Extracted information ::
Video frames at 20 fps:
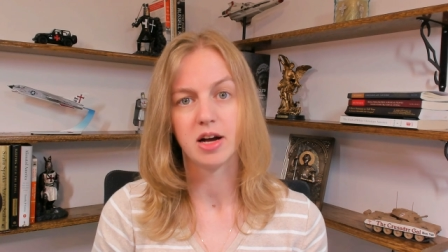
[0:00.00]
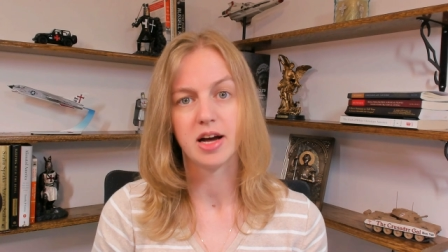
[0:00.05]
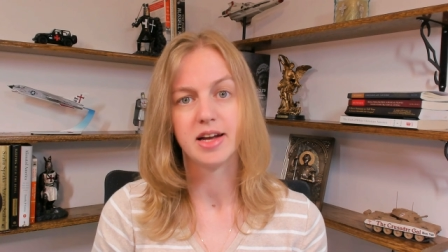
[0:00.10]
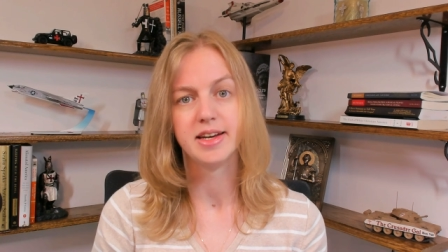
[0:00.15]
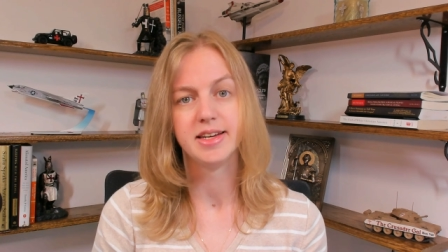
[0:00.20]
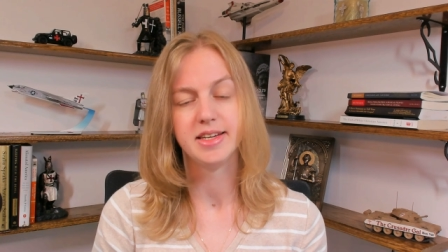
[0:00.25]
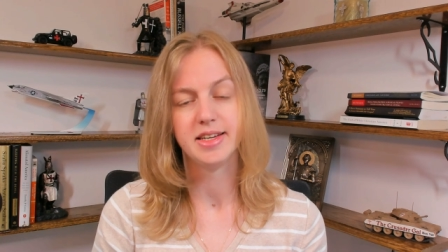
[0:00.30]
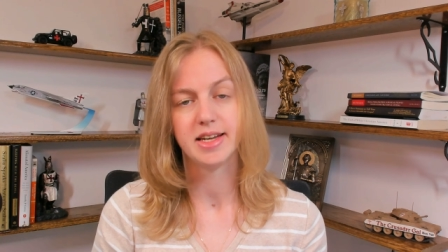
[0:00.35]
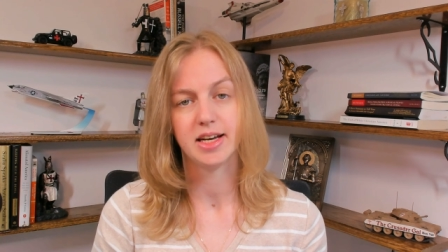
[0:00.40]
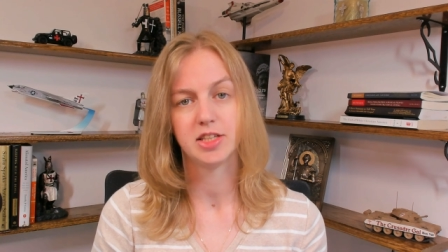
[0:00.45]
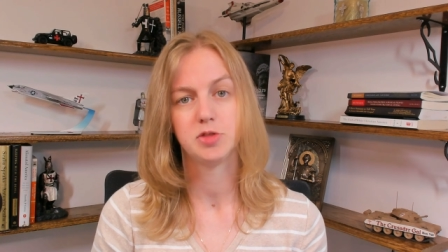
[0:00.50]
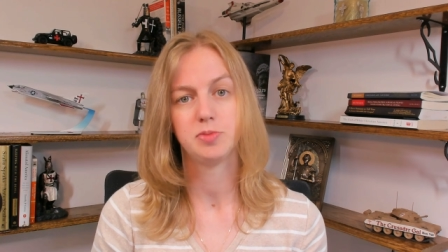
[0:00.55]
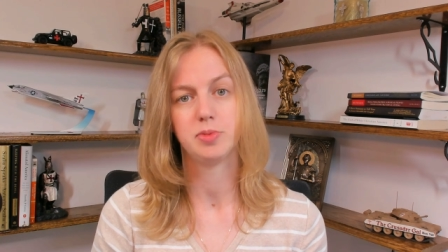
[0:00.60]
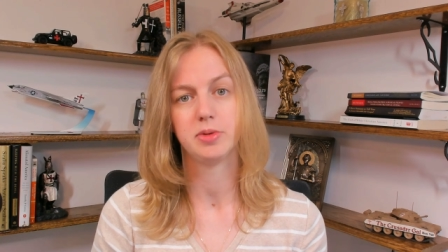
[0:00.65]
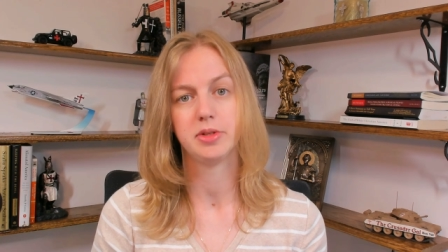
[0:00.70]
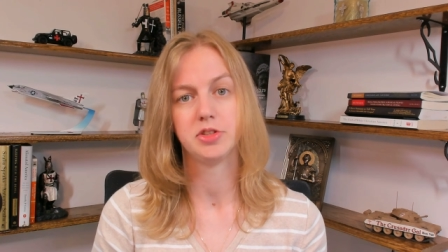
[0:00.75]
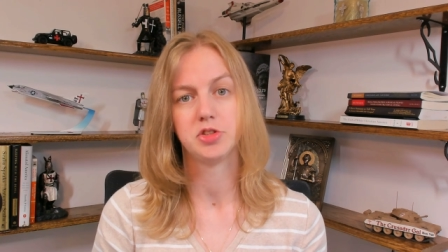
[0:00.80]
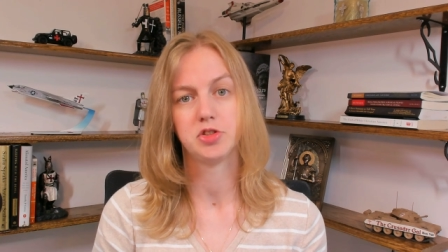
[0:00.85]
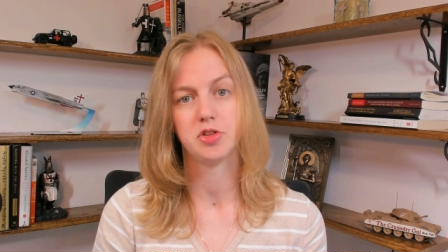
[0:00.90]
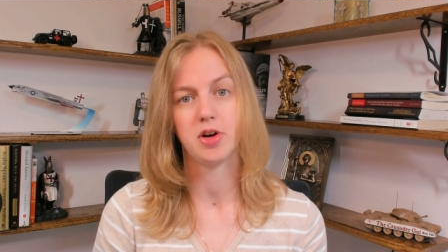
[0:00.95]
and
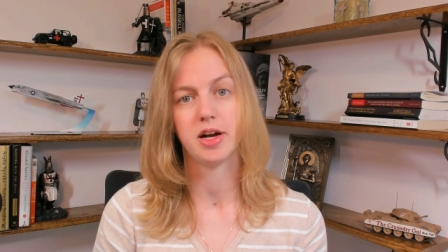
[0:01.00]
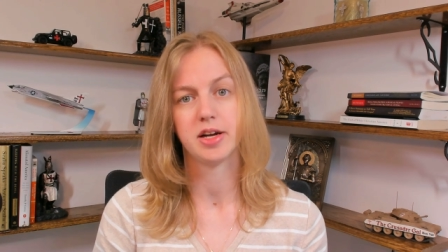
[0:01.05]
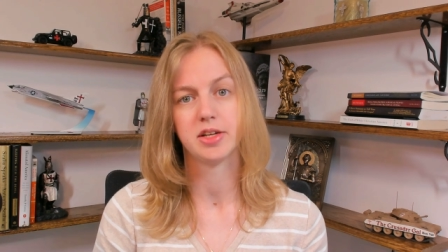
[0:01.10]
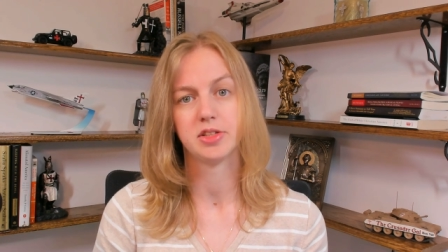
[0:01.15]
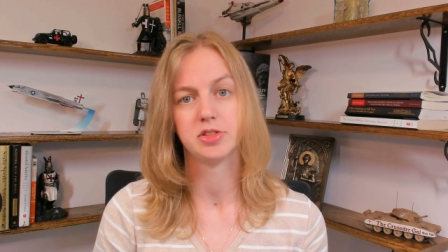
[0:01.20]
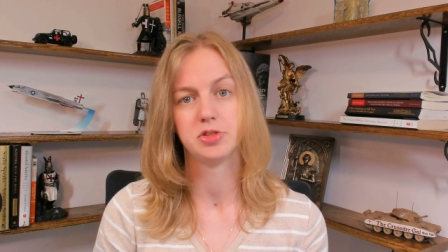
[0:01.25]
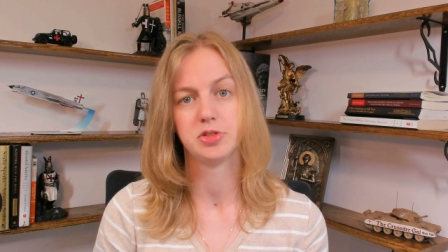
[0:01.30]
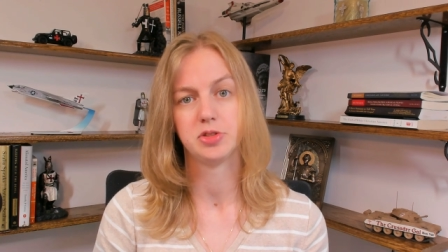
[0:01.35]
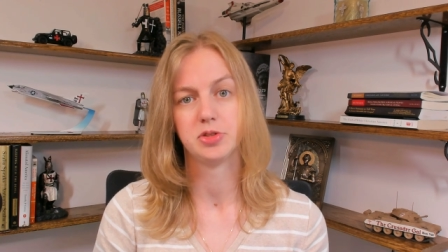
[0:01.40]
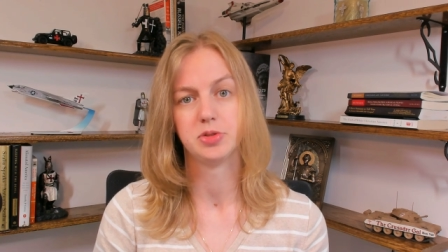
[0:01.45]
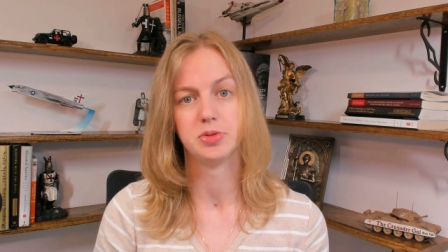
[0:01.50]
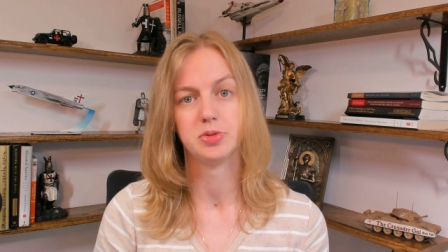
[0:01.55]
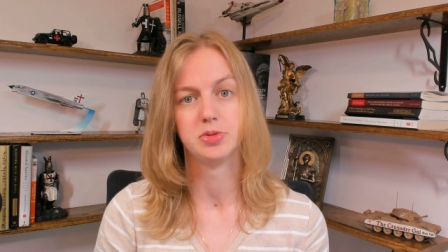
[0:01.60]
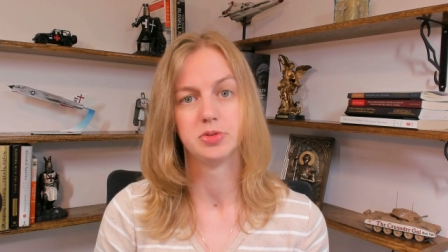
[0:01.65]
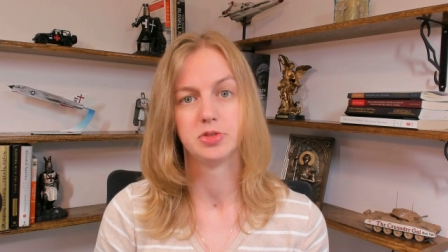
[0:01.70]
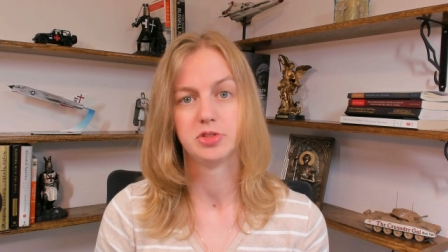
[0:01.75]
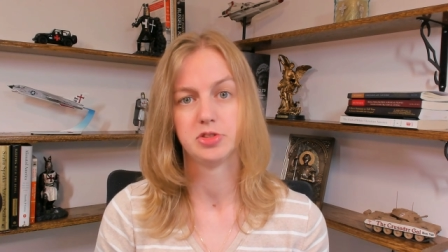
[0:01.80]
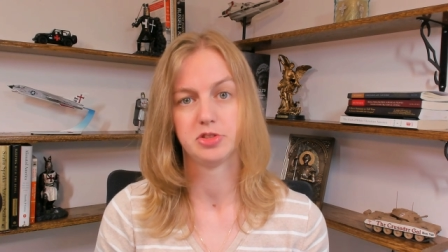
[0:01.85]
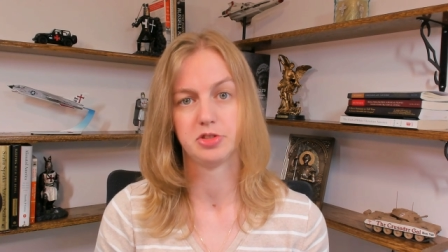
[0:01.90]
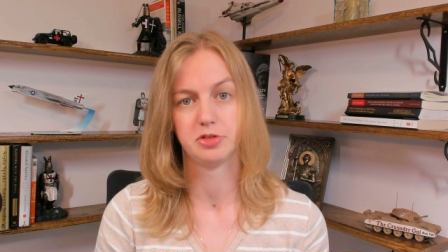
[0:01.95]
desperately trying to
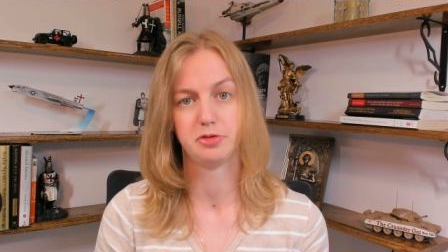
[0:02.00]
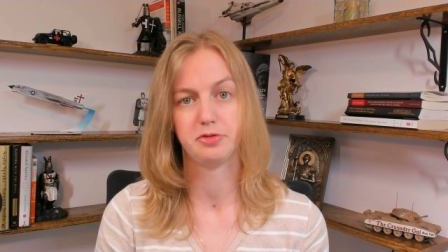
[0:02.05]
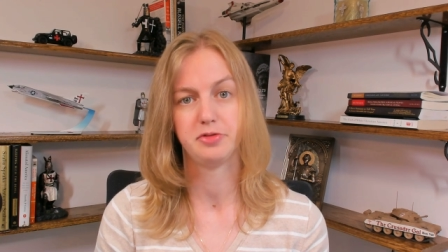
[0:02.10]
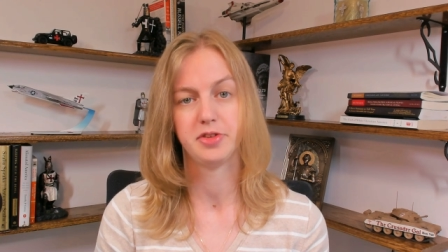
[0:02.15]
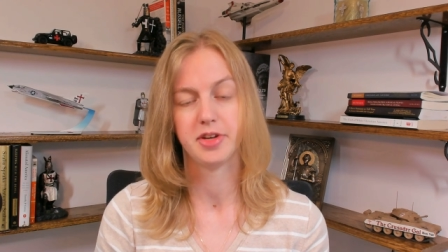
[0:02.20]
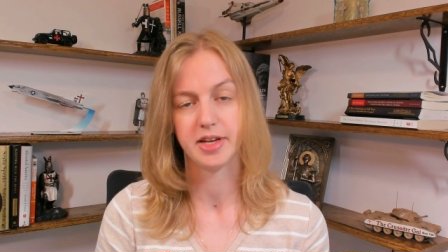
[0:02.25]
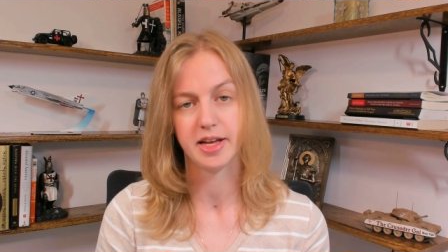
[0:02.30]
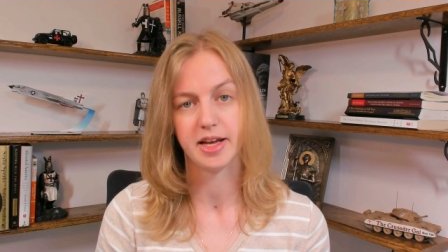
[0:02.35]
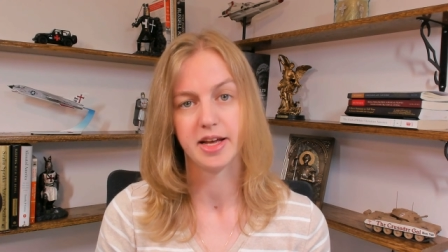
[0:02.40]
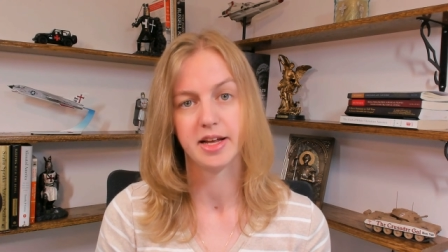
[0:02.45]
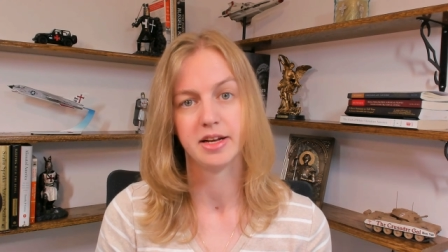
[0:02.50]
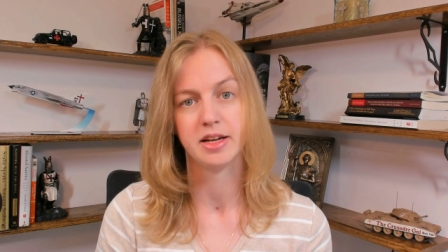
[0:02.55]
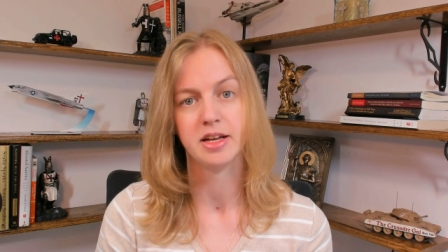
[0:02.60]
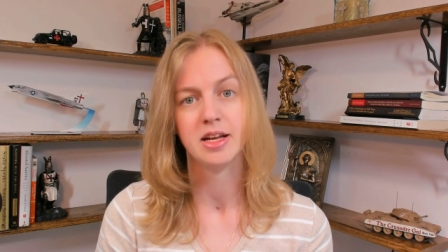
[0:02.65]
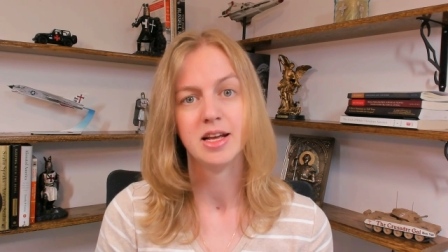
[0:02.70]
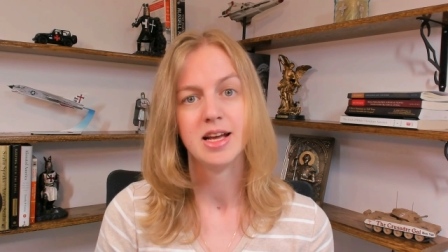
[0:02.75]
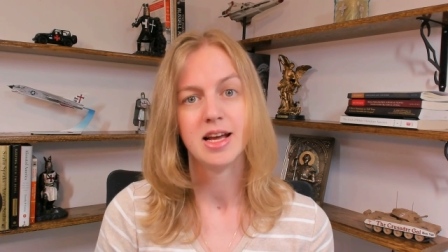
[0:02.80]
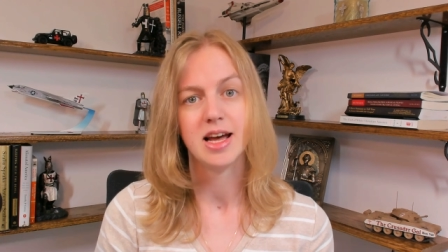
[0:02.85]
to fit in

Try it ::
Output every record above exactly, leaving out the pictures.

Answer below ::
Video frames at 20 fps:
[0:00.00]
[0:00.05]
[0:00.10]
[0:00.15]
[0:00.20]
[0:00.25]
[0:00.30]
[0:00.35]
[0:00.40]
[0:00.45]
[0:00.50]
[0:00.55]
[0:00.60]
[0:00.65]
[0:00.70]
[0:00.75]
[0:00.80]
[0:00.85]
[0:00.90]
[0:00.95]
and
[0:01.00]
[0:01.05]
[0:01.10]
[0:01.15]
[0:01.20]
[0:01.25]
[0:01.30]
[0:01.35]
[0:01.40]
[0:01.45]
[0:01.50]
[0:01.55]
[0:01.60]
[0:01.65]
[0:01.70]
[0:01.75]
[0:01.80]
[0:01.85]
[0:01.90]
[0:01.95]
desperately trying to
[0:02.00]
[0:02.05]
[0:02.10]
[0:02.15]
[0:02.20]
[0:02.25]
[0:02.30]
[0:02.35]
[0:02.40]
[0:02.45]
[0:02.50]
[0:02.55]
[0:02.60]
[0:02.65]
[0:02.70]
[0:02.75]
[0:02.80]
[0:02.85]
to fit in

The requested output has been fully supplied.